Upwork is the platform that my friend was using, and I got on it as well. My previous (5-6 years earlier at that point) experience with freelancing was mostly an intense couple of months on freelancer.com (when it was still actually usable). Just to prove to myself I can do it, win a few projects, deliver and get good reviews and rating, more than actually earn money from.
And learning from previous experience, I pick very carefully what projects I get involved with. If I cannot get excited challenged about a project, it’s better to look for a better use of my time. I do care about the work I do and tend to quickly get deeply involved into it. My mind keeps going for hours trying to solve that specific issue, which I’m sure it’s almost within my grasp.. Well, perhaps that’s why I do find a solution (or ten), more often than not.
After a few projects and an year down the road, I finally got my official “Job Success Score” rating. It was a full 100%, and hasn’t been any lower than this, I’m proud to say. My clients seem happy with what I offer them, and I have some really nice testimonials on my profile (which I’d hesitate to share here, because it will feel too much like a marketing landing page :D)
But this is also one important reason why I’m really picky about what I work on, and tend to have longer term contracts (usually over an year). I care about my clients, the projects I work on, and clients keep coming back as well. Trust built over months of hard work and dependability on both sides is crucial.
EuroPython, volunteer to speaker
Among other conferences I’ve attended over the last 10 years or so, my favorite one by far is EuroPython. Lots of great talks, awesome people, and found memories 🙂 My first was EP 2013. Since then I missed it only once (not counting 2020 for obvious reasons), and that was during my last year in Canonical..
I wanted to help, and joined the great team of on-site volunteers during the last two times I was there. Apart from meeting some amazingly helpful, and dedicated folks, I learned a lot about the complexities around organizing a big event like this and keep things going smoothly. It helped me build up the courage and submit a couple of proposals as a speaker, something I was meaning to do for years.
My first talk in front of a big audience went better than I felt it did frankly 🙂 And the audience is really helpful and welcoming!

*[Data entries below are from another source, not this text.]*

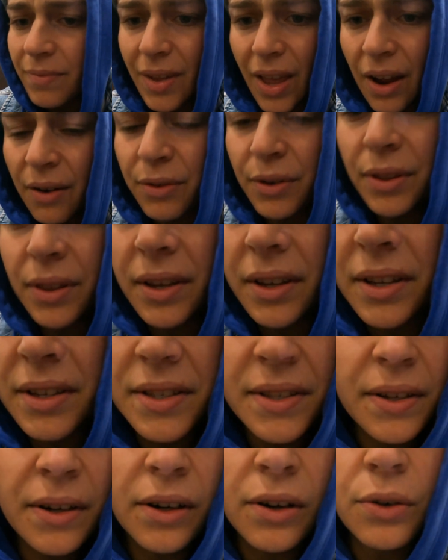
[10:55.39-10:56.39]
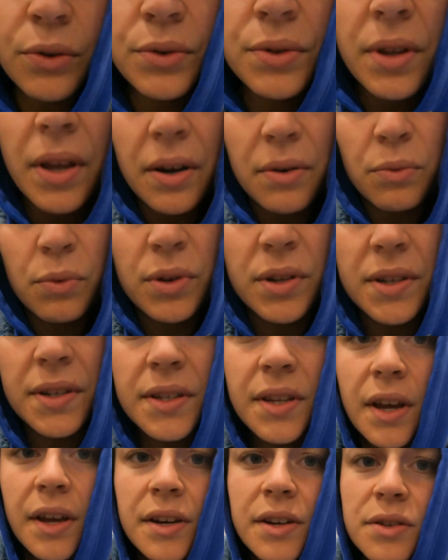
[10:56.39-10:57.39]
everything is closed and we
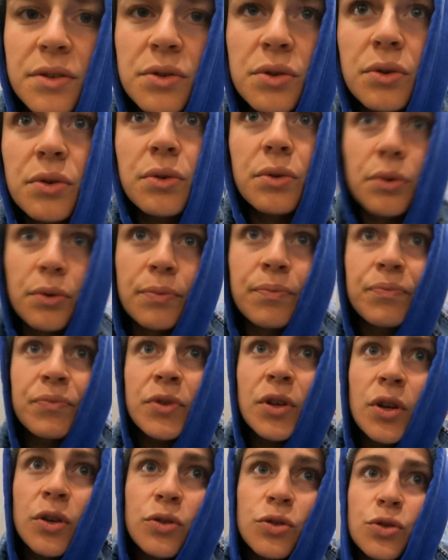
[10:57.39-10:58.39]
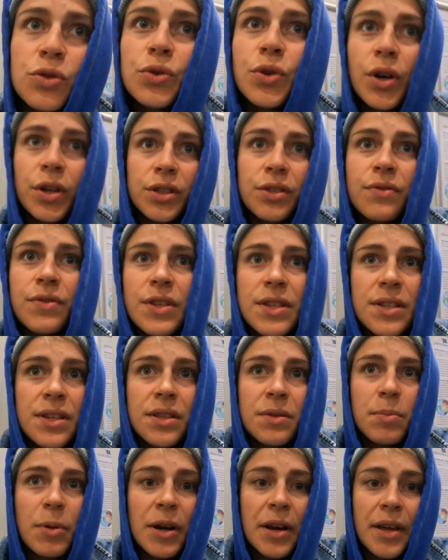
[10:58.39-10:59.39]
decided to do not
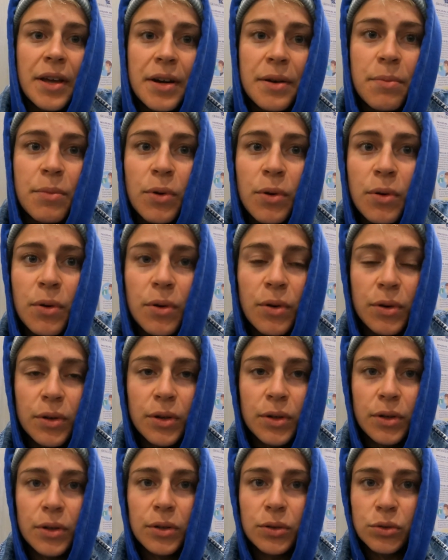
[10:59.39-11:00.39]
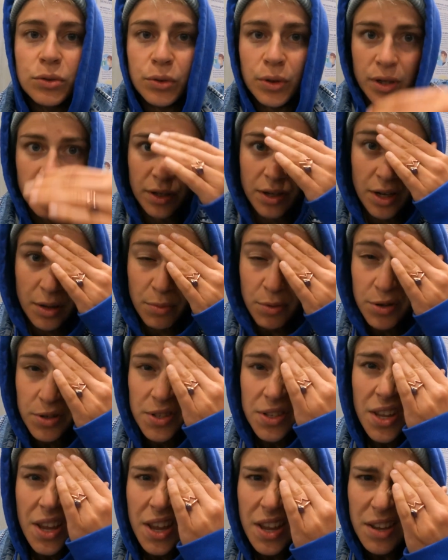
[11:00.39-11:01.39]
visit Palermo during Labor's
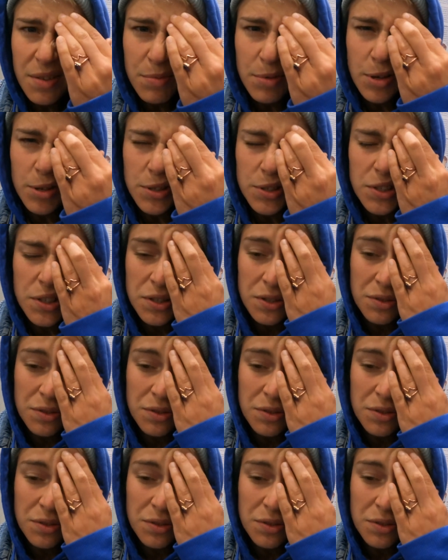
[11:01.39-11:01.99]
Day because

If you feel like it, here’s a link to my All You Need is Pandas – Unexpected Success Stories, EP 2018 talk.
Encouraged by the reception and all the nice folks that came to me after that, thanked me, and said they enjoyed it ^_^, I decided to do it again the following year.
This time it was related to a project I was doing and got excited about: Extracting Tabular Data from PDFs with Camelot and Excalibur
You can find the slides and sources in my github talks repository.
Back to blogging
It’s been a long time since I blogged about anything, and after the emotional and physical exhaustion I experienced a little over 4 years ago, I almost didn’t want to do it anymore. Reading my older (and yet still popular) posts about Juju brought back bad memories. I went as far as changing the color theme and structure of the blog entirely, so it feels like a fresh start.

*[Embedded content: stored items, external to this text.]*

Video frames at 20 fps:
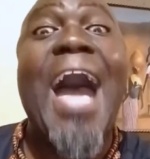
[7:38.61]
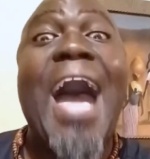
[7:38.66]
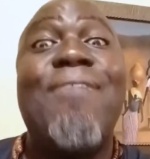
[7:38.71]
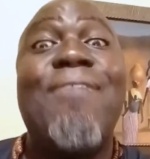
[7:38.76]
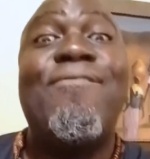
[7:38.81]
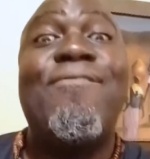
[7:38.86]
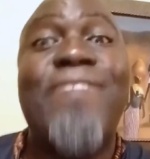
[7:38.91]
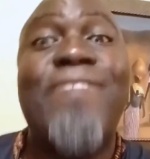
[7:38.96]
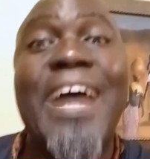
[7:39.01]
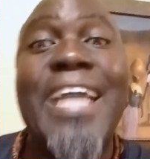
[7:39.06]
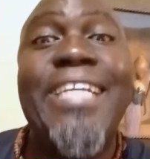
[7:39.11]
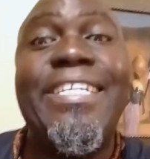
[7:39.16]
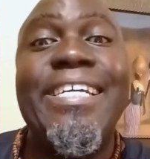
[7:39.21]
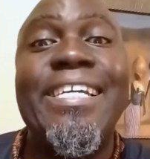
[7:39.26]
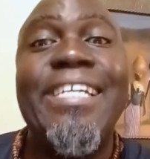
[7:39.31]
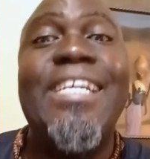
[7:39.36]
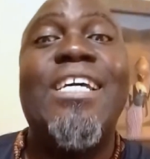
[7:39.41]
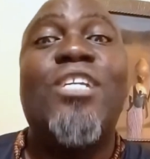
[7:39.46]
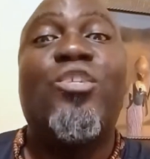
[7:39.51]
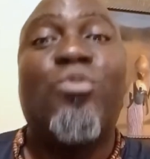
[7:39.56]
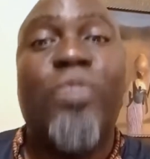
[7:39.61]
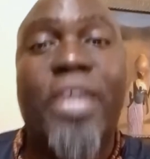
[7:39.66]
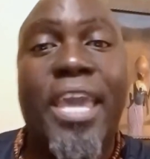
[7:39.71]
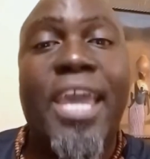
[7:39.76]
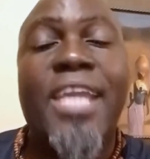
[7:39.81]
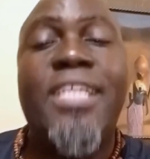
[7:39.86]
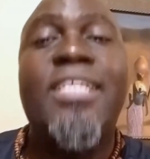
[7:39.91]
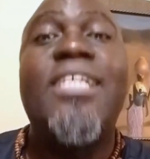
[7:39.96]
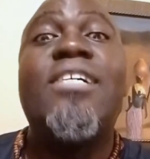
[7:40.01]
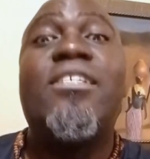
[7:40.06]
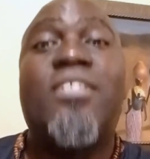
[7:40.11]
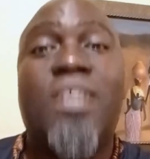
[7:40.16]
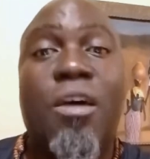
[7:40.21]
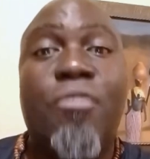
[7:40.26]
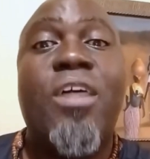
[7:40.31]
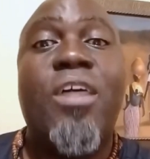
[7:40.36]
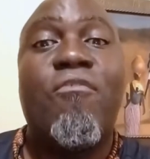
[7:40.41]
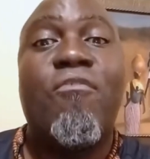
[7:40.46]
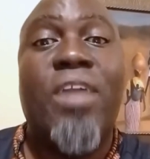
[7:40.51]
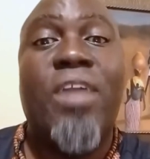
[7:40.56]
fighting to get South
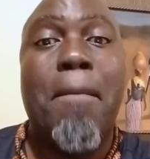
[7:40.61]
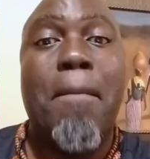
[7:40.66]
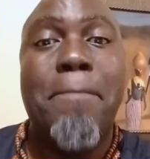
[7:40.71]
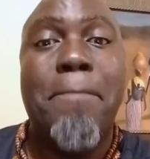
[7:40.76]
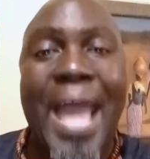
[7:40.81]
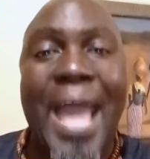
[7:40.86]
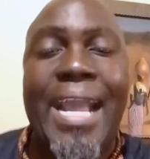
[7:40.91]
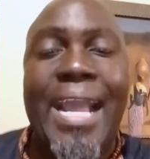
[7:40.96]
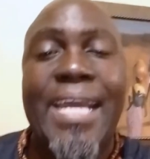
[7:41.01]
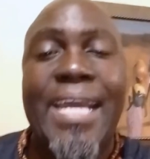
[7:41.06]
Africa back.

After all, I realized I do love to share what I learned, and hopefully help somebody (or even myself) months, or years from now.
I was also quite busy doing some amazingly interesting and quite diverse freelancing projects. I got a bit better at time management though, so I will try to write now and then. Writing is not task I take lightly, and try to go in depth, which takes time and passion.
Surprisingly though, I realized I can also write shorter, focused pieces on interesting aspects of some projects I worked on, or new tricks I learned.
I’m willing to give that approach a try and see how it goes. So, if you liked it so far, do come back again soon!